El Decreto 1368, firmado por el presidente Abelardo de la Espriella, ya fue publicado en el Diario Oficial y entró en vigencia con una nueva reglamentación sobre el porte legal de armas en Colombia. La medida sustituye el esquema previo y redefine los criterios bajo los cuales un ciudadano puede portar un arma de fuego en el territorio nacional.
Según el extracto de Infobae, el Ejecutivo justificó la norma con un balance de 15.700 armas ilegales incautadas por la fuerza pública en lo corrido del año. De ese total, más de 14.100 habrían estado vinculadas con delitos, un dato que el Gobierno expuso como argumento central para endurecer las condiciones de acceso al porte.
El decreto se presenta en un contexto marcado por el debate sobre la efectividad de las restricciones existentes. El propio Ejecutivo reconoció que la reglamentación anterior limitó a ciudadanos que cumplen la ley, pero no logró frenar el armamento de las estructuras criminales que operan al margen de la legalidad.
En Colombia, la regulación del porte de armas ha oscilado entre periodos de restricción más severa y etapas de liberalización parcial. La nueva norma se inscribe en la tendencia, impulsada por distintos gobiernos, de condicionar la tenencia y el porte a requisitos más estrictos de antecedentes, capacitación y justificación de necesidad.

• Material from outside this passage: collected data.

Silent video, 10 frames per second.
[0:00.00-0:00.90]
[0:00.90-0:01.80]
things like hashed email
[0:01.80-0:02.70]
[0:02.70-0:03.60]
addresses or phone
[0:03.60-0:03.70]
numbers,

La decisión afecta de manera directa a los ciudadanos que tramitan o renuevan permisos de porte ante la autoridad competente. Con los nuevos criterios, los solicitantes deberán acreditar de forma más precisa las circunstancias que justifiquen la autorización, lo que podría traducirse en un número menor de permisos vigentes en el corto plazo.
Para la fuerza pública, el decreto implica un marco más claro para focalizar los controles sobre armas que circulan sin permiso, muchas de ellas vinculadas a organizaciones criminales. Las cifras oficiales de incautación difundidas por el Ejecutivo sirven como punto de referencia para medir, en los próximos meses, si la medida se traduce en cambios verificables en los indicadores de violencia armada.

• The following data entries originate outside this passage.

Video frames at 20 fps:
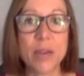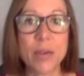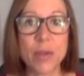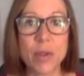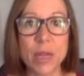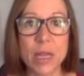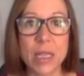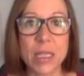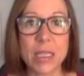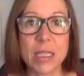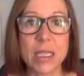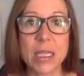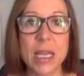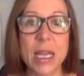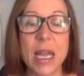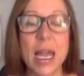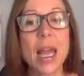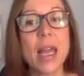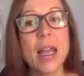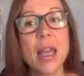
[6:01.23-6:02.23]
for this.
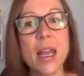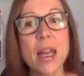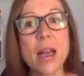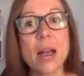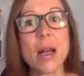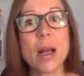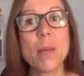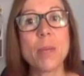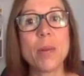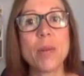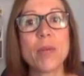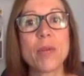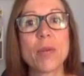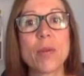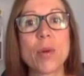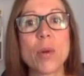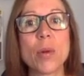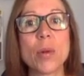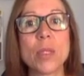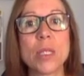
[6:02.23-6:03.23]
And get a couple of
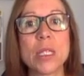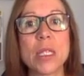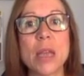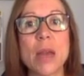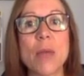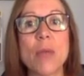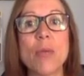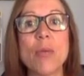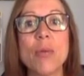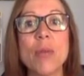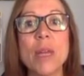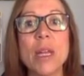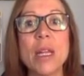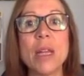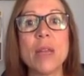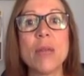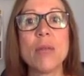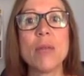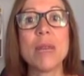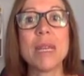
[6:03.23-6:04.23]
quotes that
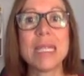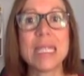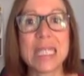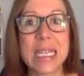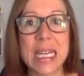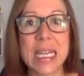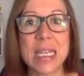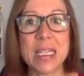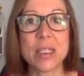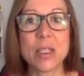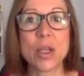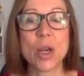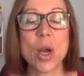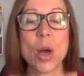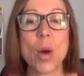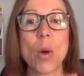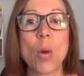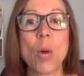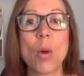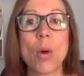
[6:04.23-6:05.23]
really resonate
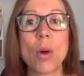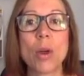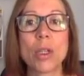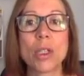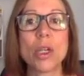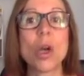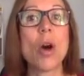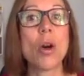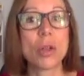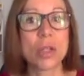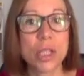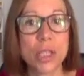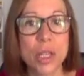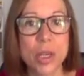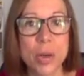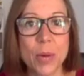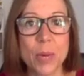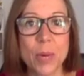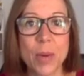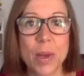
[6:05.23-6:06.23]
or talk to
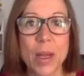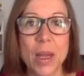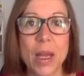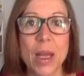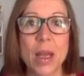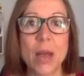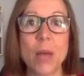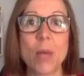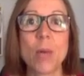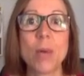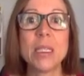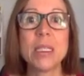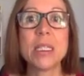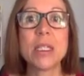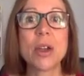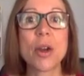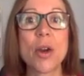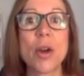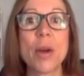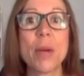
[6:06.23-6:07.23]
you. Ones
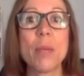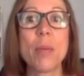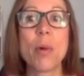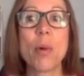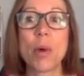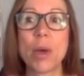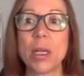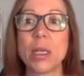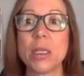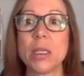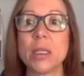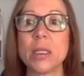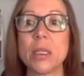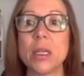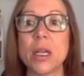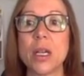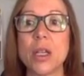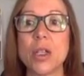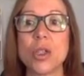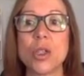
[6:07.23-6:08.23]
that are important.
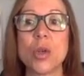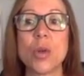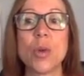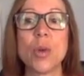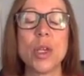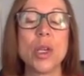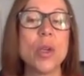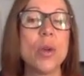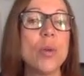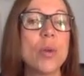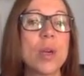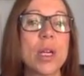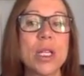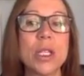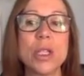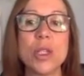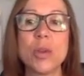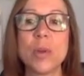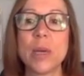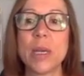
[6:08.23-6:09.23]
So you can
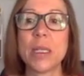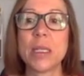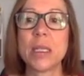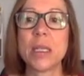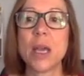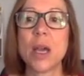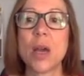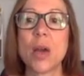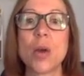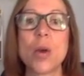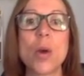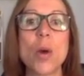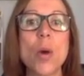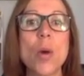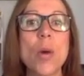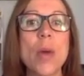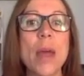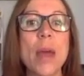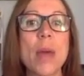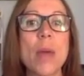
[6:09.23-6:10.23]
do it. Go
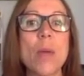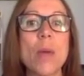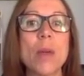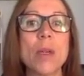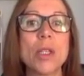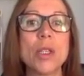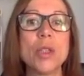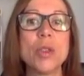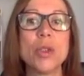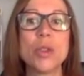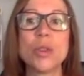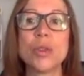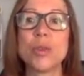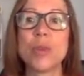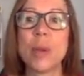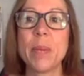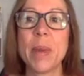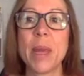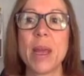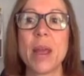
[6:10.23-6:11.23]
get what you're
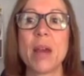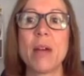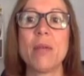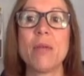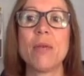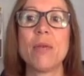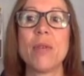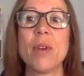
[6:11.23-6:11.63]
dreaming of.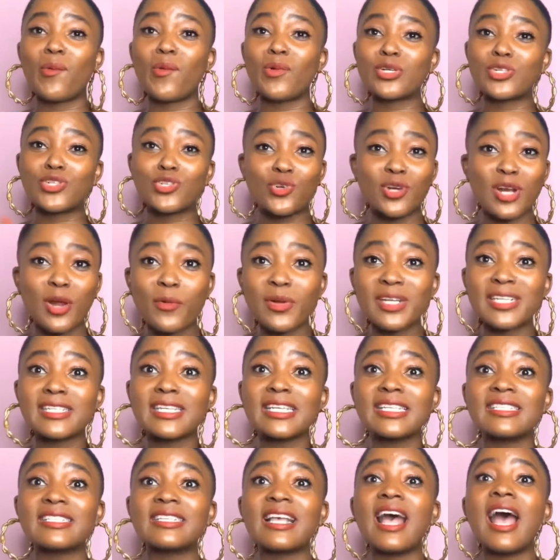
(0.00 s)
Shona
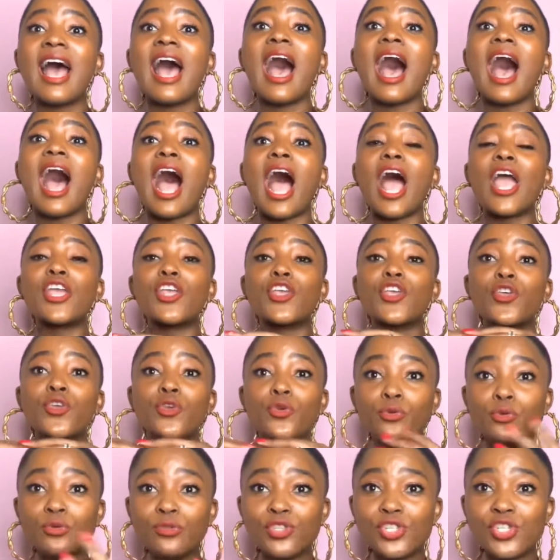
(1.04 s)
weddings are
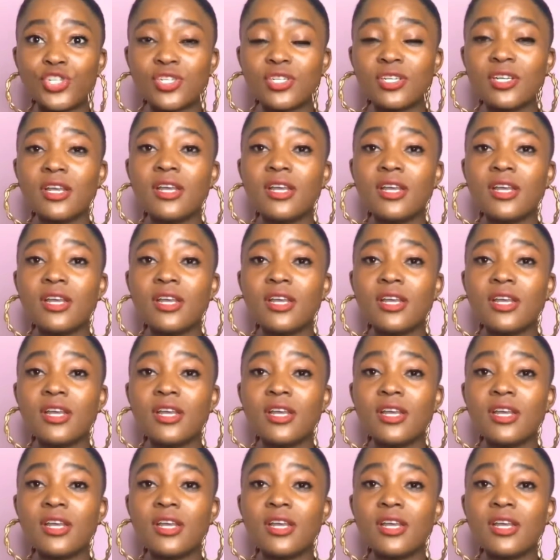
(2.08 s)
huge.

Sectores que defienden el porte legal argumentan que las restricciones castigan a usuarios deportivos, cazadores y ciudadanos responsables, sin afectar a quienes obtienen armas por canales ilegales. El Gobierno, por su parte, sostiene que el nuevo esquema apunta a cerrar ese tipo de brechas y a concentrar los esfuerzos en el armamento criminal.
Queda pendiente conocer el texto completo del decreto y los reglamentos complementarios que expedirán las autoridades competentes para su aplicación. También se espera el pronunciamiento de la Fiscalía General de la Nación y de la Defensoría del Pueblo sobre el alcance de la medida y su impacto en los procesos judiciales en curso.
La entrada en vigencia del Decreto 1368 abre así una nueva etapa en la política de armas del país. Su evaluación, según el propio Ejecutivo, se medirá en resultados concretos: menos armas ilegales en circulación y más herramientas para que la fuerza pública actúe contra las estructuras que las utilizan.